Скажи мне, князь, когда бы ты теперь
Не пред царём Феодором стоял,
Но пред отцом его, царём Иваном,
Раздумывал бы столько ты?
Немирович остановил и сказал по-светски любезно:
— Ольга Леонардовна, вы играете эпизод блестяще, но можно сделать лучше. Помните партитуру? Здесь подчёркивается: очень вкрадчиво, прямо смотря Шуйскому в душу. Сделайте это посильнее. Посмотрите в душу. Вы умеете.
И она посмотрела прямо в душу Чехову.
VIII
«Раздумывал бы столько ты, если б это была обыкновенная девица вроде той, что спрашивала об историческом значении монолога, а не тридцатилетняя дама из респектабельной немецкой семьи, близкой ко двору?» Отец, правда, умер, но мать — профессор филармонии по пению, её знают великие княгини. Один брат матери — врач, но два других — военные, причём один из них моряк.
Моряк ждал его и в «Большой Московской» — возмужавший, приобретший уверенность в себе Азарьев.
— Докладываю, Антон Павлович, — сказал он. — Еду в Петербург по службе. Узнав, что вы здесь, счёл своим долгом сделать визит. Слышал о вашей болезни, очень беспокоился. Читал всё ваше, что было в «Русской мысли», и не нахожу слов...
Пригласил его в пятый номер, заказал вино, чай.
— Хорошо, что вы едете в Ялту, на море. Лучший отдых. Один англичанин выразился так: «Что такое жизнь? Три дня на берегу моря».
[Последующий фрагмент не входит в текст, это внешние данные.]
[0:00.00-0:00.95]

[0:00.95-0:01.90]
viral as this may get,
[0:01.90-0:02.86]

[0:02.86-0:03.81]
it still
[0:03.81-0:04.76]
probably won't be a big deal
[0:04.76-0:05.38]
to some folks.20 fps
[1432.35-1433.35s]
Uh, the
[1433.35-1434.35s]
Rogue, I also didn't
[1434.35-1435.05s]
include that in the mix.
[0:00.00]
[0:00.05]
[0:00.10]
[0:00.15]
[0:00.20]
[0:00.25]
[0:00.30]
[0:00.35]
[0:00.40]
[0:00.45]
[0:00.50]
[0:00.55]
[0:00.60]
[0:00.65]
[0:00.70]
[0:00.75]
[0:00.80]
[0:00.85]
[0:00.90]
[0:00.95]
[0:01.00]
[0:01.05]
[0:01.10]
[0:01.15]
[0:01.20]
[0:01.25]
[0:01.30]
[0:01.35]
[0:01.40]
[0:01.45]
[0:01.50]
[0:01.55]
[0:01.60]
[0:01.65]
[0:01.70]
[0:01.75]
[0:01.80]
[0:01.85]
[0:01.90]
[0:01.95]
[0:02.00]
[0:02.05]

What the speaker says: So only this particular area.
— Кто же так хорошо сказал?
— Сесил Родс[69]. Он сейчас занимается колонизацией Африки. Ещё одно его выражение: «От Капштадта до Каира». То есть на всю Африку английская колония. Нам, морским офицерам, приходится читать английские газеты. На Дальнем Востоке англичане действуют против нас. Поддерживают японцев, а японцы теперь наши открытые враги. Не простят нам Порт-Артур. Они его взяли с боя, а Китай отдал его нам.